I would also insist again that Yolanda’s profile as an institutional leader is a real asset in a moment when people are looking for concrete solutions to problems like the cost-of-living crisis. We are talking about a lifelong, left-wing activist who was brought up in a historic Communist family. Her father was a leader in the Comisiones Obreras union and her training as a labor lawyer and her work with the unions has ensured that she is used to institutional negotiations and managing differences.
She was my colleague when I was a member of the Spanish parliament and at that time, when the initial infighting began in Podemos, her political profile was characterized by two points: first a tireless capacity for work, and second her willingness to work with others and to cross such internal divides to achieve her political ends.

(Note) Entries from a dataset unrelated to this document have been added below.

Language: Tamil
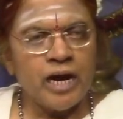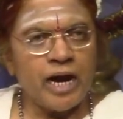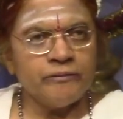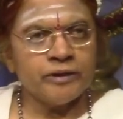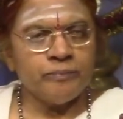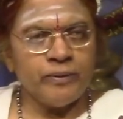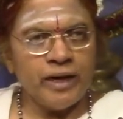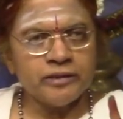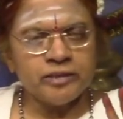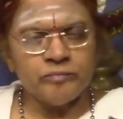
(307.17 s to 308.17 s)
அவனை
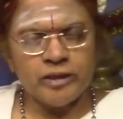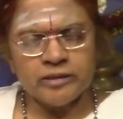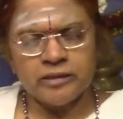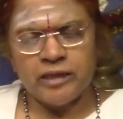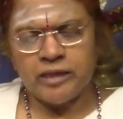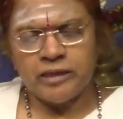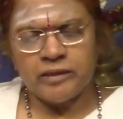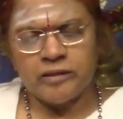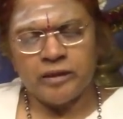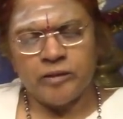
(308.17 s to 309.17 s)
பார்த்த மாத்திரத்தில்
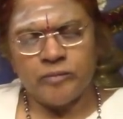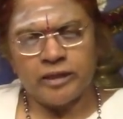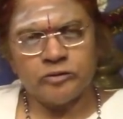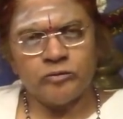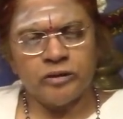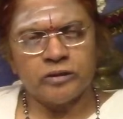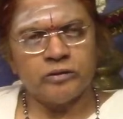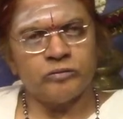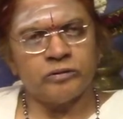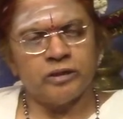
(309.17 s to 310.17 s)
என்ன என் மனசுக்குள்ளே
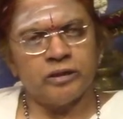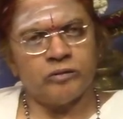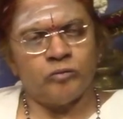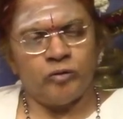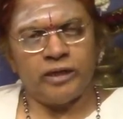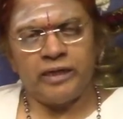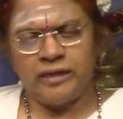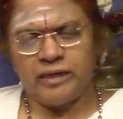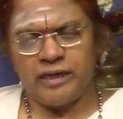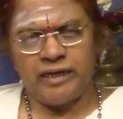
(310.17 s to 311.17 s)
இருக்கக்கூடிய
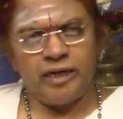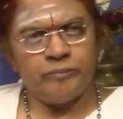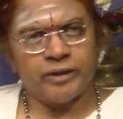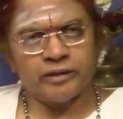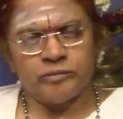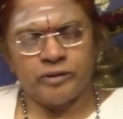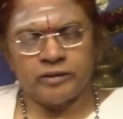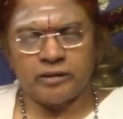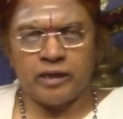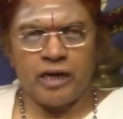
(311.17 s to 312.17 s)
குறைகள் எல்லாம் பறந்து
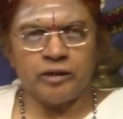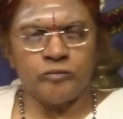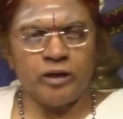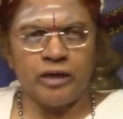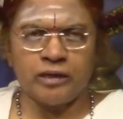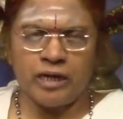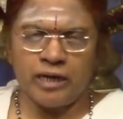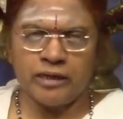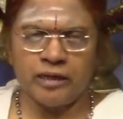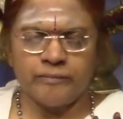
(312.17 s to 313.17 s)
போயிடுது காணுங்கால்
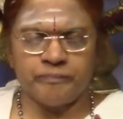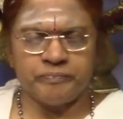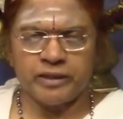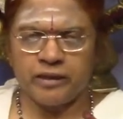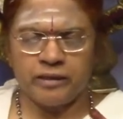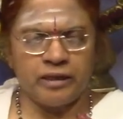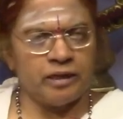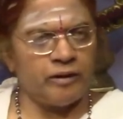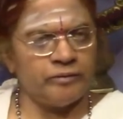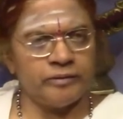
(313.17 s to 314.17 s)
காணா
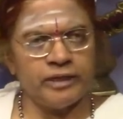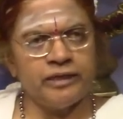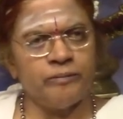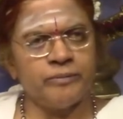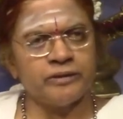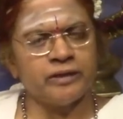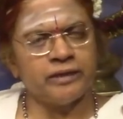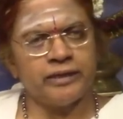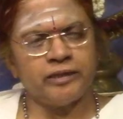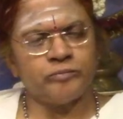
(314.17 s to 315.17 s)
ஏன் அவன் என்ன
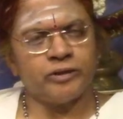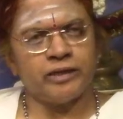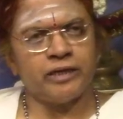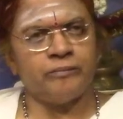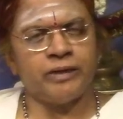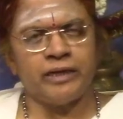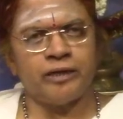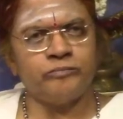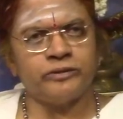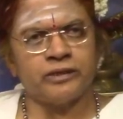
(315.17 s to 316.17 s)
பண்ணனான் ஏது பண்ணான் என் மேலே
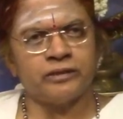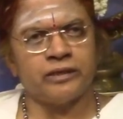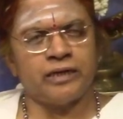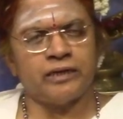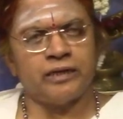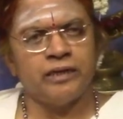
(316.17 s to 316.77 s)
அன்பு செலுத்தலை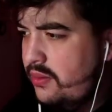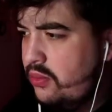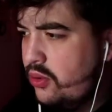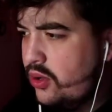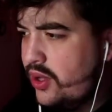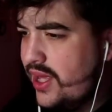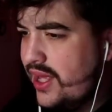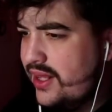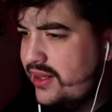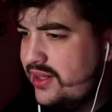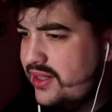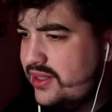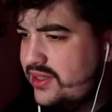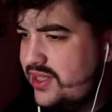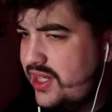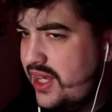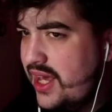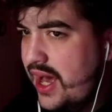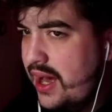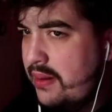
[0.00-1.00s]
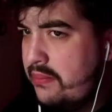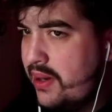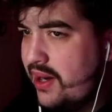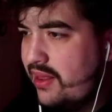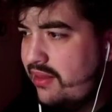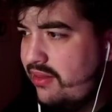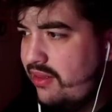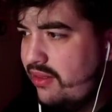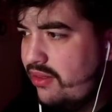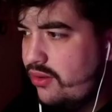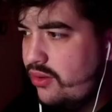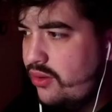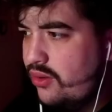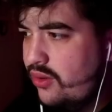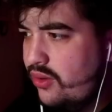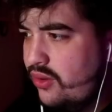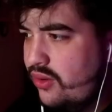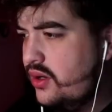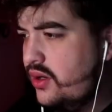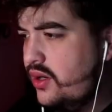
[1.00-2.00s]
¿Y por qué antes sí ha aparecido?
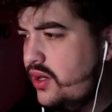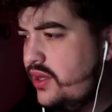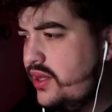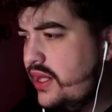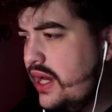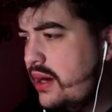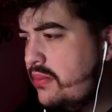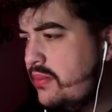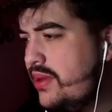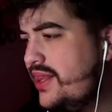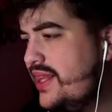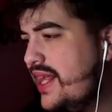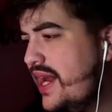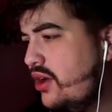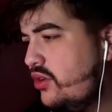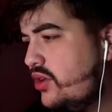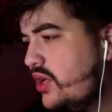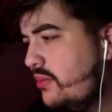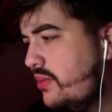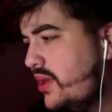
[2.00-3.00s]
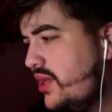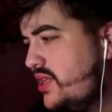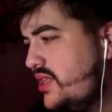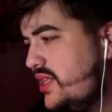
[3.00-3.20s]
Literalmente la otra vez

Clearly the Right have the momentum after their major gains in last month’s local and regional elections. But national projections based on these results also suggest that PP and Vox would fall just short of an absolute majority in a general election — not least because of their weakness in Catalonia and the Basque Country. So, is it fair to say we have a very open contest?
I really believe so, even though right now the terrain is difficult for the Left. In particular, the media is a factor that still tilts the field against us. But after Sánchez’s surprise call for a summer election, people are once again talking about politics and suddenly reengaging with the issues — something that did not happen in the runup to the local polls in May. And, in turn, this will generate an undercurrent of opinion that may change many minds during the campaign — hopefully to the benefit of the Left and Sumar. Without fear or hesitation, we must take the battle to the Right and meet their challenge head on.